— Problem statement —
The entire listing below is to be transcribed without a single slip.

==== Material for this exercise ====

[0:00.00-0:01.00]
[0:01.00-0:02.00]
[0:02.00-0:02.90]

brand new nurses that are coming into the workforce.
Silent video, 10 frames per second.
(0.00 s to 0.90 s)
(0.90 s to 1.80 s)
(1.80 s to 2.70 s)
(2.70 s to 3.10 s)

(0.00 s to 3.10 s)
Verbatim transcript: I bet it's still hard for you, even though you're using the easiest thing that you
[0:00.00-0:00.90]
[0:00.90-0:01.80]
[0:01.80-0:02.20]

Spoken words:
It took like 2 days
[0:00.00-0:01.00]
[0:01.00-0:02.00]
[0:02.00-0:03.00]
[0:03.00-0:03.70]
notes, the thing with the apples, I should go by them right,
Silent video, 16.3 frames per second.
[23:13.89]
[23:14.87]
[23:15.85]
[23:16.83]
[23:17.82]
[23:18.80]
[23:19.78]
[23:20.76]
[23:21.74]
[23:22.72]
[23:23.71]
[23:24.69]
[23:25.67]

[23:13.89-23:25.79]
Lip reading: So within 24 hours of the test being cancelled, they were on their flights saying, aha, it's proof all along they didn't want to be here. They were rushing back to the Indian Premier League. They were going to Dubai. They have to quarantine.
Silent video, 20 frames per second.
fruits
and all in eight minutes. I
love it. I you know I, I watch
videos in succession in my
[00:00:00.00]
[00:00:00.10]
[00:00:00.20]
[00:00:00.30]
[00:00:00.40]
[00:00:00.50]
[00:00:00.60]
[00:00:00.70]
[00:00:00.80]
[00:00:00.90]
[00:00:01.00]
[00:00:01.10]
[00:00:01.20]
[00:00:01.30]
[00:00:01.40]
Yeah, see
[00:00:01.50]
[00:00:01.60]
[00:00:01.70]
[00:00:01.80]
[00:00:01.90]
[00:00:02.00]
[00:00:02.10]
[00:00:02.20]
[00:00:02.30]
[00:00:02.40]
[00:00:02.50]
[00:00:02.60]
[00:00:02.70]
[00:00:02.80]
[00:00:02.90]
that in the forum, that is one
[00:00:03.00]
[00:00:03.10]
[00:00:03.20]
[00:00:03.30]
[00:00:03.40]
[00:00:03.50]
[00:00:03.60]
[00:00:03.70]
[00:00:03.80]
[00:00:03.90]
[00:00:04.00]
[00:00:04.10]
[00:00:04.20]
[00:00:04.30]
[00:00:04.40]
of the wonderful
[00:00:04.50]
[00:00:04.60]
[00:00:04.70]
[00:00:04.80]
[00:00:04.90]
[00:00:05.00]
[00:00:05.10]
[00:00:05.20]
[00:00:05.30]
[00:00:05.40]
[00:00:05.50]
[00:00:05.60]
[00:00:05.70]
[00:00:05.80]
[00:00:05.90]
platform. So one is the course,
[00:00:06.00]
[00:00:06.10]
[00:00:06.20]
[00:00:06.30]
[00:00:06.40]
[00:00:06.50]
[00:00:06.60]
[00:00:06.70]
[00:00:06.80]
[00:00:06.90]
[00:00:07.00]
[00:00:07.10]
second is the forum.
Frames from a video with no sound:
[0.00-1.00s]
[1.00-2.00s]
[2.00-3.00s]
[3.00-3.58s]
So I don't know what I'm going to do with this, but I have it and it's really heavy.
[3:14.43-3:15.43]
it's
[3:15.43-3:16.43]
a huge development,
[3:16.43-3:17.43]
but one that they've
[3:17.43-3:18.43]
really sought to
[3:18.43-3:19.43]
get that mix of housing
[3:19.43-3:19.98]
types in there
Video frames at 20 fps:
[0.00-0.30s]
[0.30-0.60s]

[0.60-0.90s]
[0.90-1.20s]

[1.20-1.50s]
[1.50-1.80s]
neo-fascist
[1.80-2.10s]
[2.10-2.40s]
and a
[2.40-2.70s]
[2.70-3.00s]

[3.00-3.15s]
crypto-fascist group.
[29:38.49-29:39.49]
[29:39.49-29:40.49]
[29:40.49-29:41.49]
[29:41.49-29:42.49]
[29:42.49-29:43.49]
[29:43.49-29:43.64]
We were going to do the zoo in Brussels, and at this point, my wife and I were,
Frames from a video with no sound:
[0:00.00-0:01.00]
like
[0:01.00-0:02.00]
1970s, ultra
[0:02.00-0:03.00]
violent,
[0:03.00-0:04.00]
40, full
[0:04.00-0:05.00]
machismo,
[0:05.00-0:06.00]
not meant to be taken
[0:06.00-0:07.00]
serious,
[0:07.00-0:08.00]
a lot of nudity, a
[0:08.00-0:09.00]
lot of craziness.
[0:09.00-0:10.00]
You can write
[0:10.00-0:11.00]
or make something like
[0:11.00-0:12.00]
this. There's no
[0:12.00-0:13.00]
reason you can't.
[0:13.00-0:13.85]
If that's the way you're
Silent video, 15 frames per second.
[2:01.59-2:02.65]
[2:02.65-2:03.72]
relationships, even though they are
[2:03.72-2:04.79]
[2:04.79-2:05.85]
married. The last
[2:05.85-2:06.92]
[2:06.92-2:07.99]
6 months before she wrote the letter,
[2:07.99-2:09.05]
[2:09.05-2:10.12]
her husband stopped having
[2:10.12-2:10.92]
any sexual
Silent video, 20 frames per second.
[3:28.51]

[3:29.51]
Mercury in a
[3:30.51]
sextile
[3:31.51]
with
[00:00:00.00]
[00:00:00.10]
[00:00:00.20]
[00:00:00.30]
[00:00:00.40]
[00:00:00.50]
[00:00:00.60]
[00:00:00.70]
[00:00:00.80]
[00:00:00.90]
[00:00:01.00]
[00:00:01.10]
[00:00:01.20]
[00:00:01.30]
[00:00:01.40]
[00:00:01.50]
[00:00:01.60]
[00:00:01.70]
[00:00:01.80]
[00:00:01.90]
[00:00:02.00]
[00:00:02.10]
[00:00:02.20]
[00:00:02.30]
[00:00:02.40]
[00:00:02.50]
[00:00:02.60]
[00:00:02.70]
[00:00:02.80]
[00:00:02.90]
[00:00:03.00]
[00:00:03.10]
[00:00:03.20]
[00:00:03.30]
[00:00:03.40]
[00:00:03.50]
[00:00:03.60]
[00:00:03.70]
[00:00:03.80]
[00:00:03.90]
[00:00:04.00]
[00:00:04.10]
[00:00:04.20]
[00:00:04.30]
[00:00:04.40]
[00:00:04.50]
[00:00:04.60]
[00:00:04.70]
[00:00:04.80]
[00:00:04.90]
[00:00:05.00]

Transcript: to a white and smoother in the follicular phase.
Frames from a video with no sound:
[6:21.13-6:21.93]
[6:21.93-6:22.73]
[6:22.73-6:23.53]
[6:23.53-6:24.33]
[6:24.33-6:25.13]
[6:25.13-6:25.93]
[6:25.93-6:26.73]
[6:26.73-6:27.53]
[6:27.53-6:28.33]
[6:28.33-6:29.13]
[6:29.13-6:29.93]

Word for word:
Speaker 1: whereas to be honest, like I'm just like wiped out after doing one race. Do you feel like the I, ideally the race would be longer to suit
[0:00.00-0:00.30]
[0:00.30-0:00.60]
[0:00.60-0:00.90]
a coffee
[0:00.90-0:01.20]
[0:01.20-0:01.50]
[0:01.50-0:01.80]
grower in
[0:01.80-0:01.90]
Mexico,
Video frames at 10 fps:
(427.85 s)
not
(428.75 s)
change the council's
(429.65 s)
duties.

====

— Exercise output —
[0:00.00-0:01.00]
[0:01.00-0:02.00]
[0:02.00-0:02.90]

brand new nurses that are coming into the workforce.
Silent video, 10 frames per second.
(0.00 s to 0.90 s)
(0.90 s to 1.80 s)
(1.80 s to 2.70 s)
(2.70 s to 3.10 s)

(0.00 s to 3.10 s)
Verbatim transcript: I bet it's still hard for you, even though you're using the easiest thing that you
[0:00.00-0:00.90]
[0:00.90-0:01.80]
[0:01.80-0:02.20]

Spoken words:
It took like 2 days
[0:00.00-0:01.00]
[0:01.00-0:02.00]
[0:02.00-0:03.00]
[0:03.00-0:03.70]
notes, the thing with the apples, I should go by them right,
Silent video, 16.3 frames per second.
[23:13.89]
[23:14.87]
[23:15.85]
[23:16.83]
[23:17.82]
[23:18.80]
[23:19.78]
[23:20.76]
[23:21.74]
[23:22.72]
[23:23.71]
[23:24.69]
[23:25.67]

[23:13.89-23:25.79]
Lip reading: So within 24 hours of the test being cancelled, they were on their flights saying, aha, it's proof all along they didn't want to be here. They were rushing back to the Indian Premier League. They were going to Dubai. They have to quarantine.
Silent video, 20 frames per second.
fruits
and all in eight minutes. I
love it. I you know I, I watch
videos in succession in my
[00:00:00.00]
[00:00:00.10]
[00:00:00.20]
[00:00:00.30]
[00:00:00.40]
[00:00:00.50]
[00:00:00.60]
[00:00:00.70]
[00:00:00.80]
[00:00:00.90]
[00:00:01.00]
[00:00:01.10]
[00:00:01.20]
[00:00:01.30]
[00:00:01.40]
Yeah, see
[00:00:01.50]
[00:00:01.60]
[00:00:01.70]
[00:00:01.80]
[00:00:01.90]
[00:00:02.00]
[00:00:02.10]
[00:00:02.20]
[00:00:02.30]
[00:00:02.40]
[00:00:02.50]
[00:00:02.60]
[00:00:02.70]
[00:00:02.80]
[00:00:02.90]
that in the forum, that is one
[00:00:03.00]
[00:00:03.10]
[00:00:03.20]
[00:00:03.30]
[00:00:03.40]
[00:00:03.50]
[00:00:03.60]
[00:00:03.70]
[00:00:03.80]
[00:00:03.90]
[00:00:04.00]
[00:00:04.10]
[00:00:04.20]
[00:00:04.30]
[00:00:04.40]
of the wonderful
[00:00:04.50]
[00:00:04.60]
[00:00:04.70]
[00:00:04.80]
[00:00:04.90]
[00:00:05.00]
[00:00:05.10]
[00:00:05.20]
[00:00:05.30]
[00:00:05.40]
[00:00:05.50]
[00:00:05.60]
[00:00:05.70]
[00:00:05.80]
[00:00:05.90]
platform. So one is the course,
[00:00:06.00]
[00:00:06.10]
[00:00:06.20]
[00:00:06.30]
[00:00:06.40]
[00:00:06.50]
[00:00:06.60]
[00:00:06.70]
[00:00:06.80]
[00:00:06.90]
[00:00:07.00]
[00:00:07.10]
second is the forum.
Frames from a video with no sound:
[0.00-1.00s]
[1.00-2.00s]
[2.00-3.00s]
[3.00-3.58s]
So I don't know what I'm going to do with this, but I have it and it's really heavy.
[3:14.43-3:15.43]
it's
[3:15.43-3:16.43]
a huge development,
[3:16.43-3:17.43]
but one that they've
[3:17.43-3:18.43]
really sought to
[3:18.43-3:19.43]
get that mix of housing
[3:19.43-3:19.98]
types in there
Video frames at 20 fps:
[0.00-0.30s]
[0.30-0.60s]

[0.60-0.90s]
[0.90-1.20s]

[1.20-1.50s]
[1.50-1.80s]
neo-fascist
[1.80-2.10s]
[2.10-2.40s]
and a
[2.40-2.70s]
[2.70-3.00s]

[3.00-3.15s]
crypto-fascist group.
[29:38.49-29:39.49]
[29:39.49-29:40.49]
[29:40.49-29:41.49]
[29:41.49-29:42.49]
[29:42.49-29:43.49]
[29:43.49-29:43.64]
We were going to do the zoo in Brussels, and at this point, my wife and I were,
Frames from a video with no sound:
[0:00.00-0:01.00]
like
[0:01.00-0:02.00]
1970s, ultra
[0:02.00-0:03.00]
violent,
[0:03.00-0:04.00]
40, full
[0:04.00-0:05.00]
machismo,
[0:05.00-0:06.00]
not meant to be taken
[0:06.00-0:07.00]
serious,
[0:07.00-0:08.00]
a lot of nudity, a
[0:08.00-0:09.00]
lot of craziness.
[0:09.00-0:10.00]
You can write
[0:10.00-0:11.00]
or make something like
[0:11.00-0:12.00]
this. There's no
[0:12.00-0:13.00]
reason you can't.
[0:13.00-0:13.85]
If that's the way you're
Silent video, 15 frames per second.
[2:01.59-2:02.65]
[2:02.65-2:03.72]
relationships, even though they are
[2:03.72-2:04.79]
[2:04.79-2:05.85]
married. The last
[2:05.85-2:06.92]
[2:06.92-2:07.99]
6 months before she wrote the letter,
[2:07.99-2:09.05]
[2:09.05-2:10.12]
her husband stopped having
[2:10.12-2:10.92]
any sexual
Silent video, 20 frames per second.
[3:28.51]

[3:29.51]
Mercury in a
[3:30.51]
sextile
[3:31.51]
with
[00:00:00.00]
[00:00:00.10]
[00:00:00.20]
[00:00:00.30]
[00:00:00.40]
[00:00:00.50]
[00:00:00.60]
[00:00:00.70]
[00:00:00.80]
[00:00:00.90]
[00:00:01.00]
[00:00:01.10]
[00:00:01.20]
[00:00:01.30]
[00:00:01.40]
[00:00:01.50]
[00:00:01.60]
[00:00:01.70]
[00:00:01.80]
[00:00:01.90]
[00:00:02.00]
[00:00:02.10]
[00:00:02.20]
[00:00:02.30]
[00:00:02.40]
[00:00:02.50]
[00:00:02.60]
[00:00:02.70]
[00:00:02.80]
[00:00:02.90]
[00:00:03.00]
[00:00:03.10]
[00:00:03.20]
[00:00:03.30]
[00:00:03.40]
[00:00:03.50]
[00:00:03.60]
[00:00:03.70]
[00:00:03.80]
[00:00:03.90]
[00:00:04.00]
[00:00:04.10]
[00:00:04.20]
[00:00:04.30]
[00:00:04.40]
[00:00:04.50]
[00:00:04.60]
[00:00:04.70]
[00:00:04.80]
[00:00:04.90]
[00:00:05.00]

Transcript: to a white and smoother in the follicular phase.
Frames from a video with no sound:
[6:21.13-6:21.93]
[6:21.93-6:22.73]
[6:22.73-6:23.53]
[6:23.53-6:24.33]
[6:24.33-6:25.13]
[6:25.13-6:25.93]
[6:25.93-6:26.73]
[6:26.73-6:27.53]
[6:27.53-6:28.33]
[6:28.33-6:29.13]
[6:29.13-6:29.93]

Word for word:
Speaker 1: whereas to be honest, like I'm just like wiped out after doing one race. Do you feel like the I, ideally the race would be longer to suit
[0:00.00-0:00.30]
[0:00.30-0:00.60]
[0:00.60-0:00.90]
a coffee
[0:00.90-0:01.20]
[0:01.20-0:01.50]
[0:01.50-0:01.80]
grower in
[0:01.80-0:01.90]
Mexico,
Video frames at 10 fps:
(427.85 s)
not
(428.75 s)
change the council's
(429.65 s)
duties.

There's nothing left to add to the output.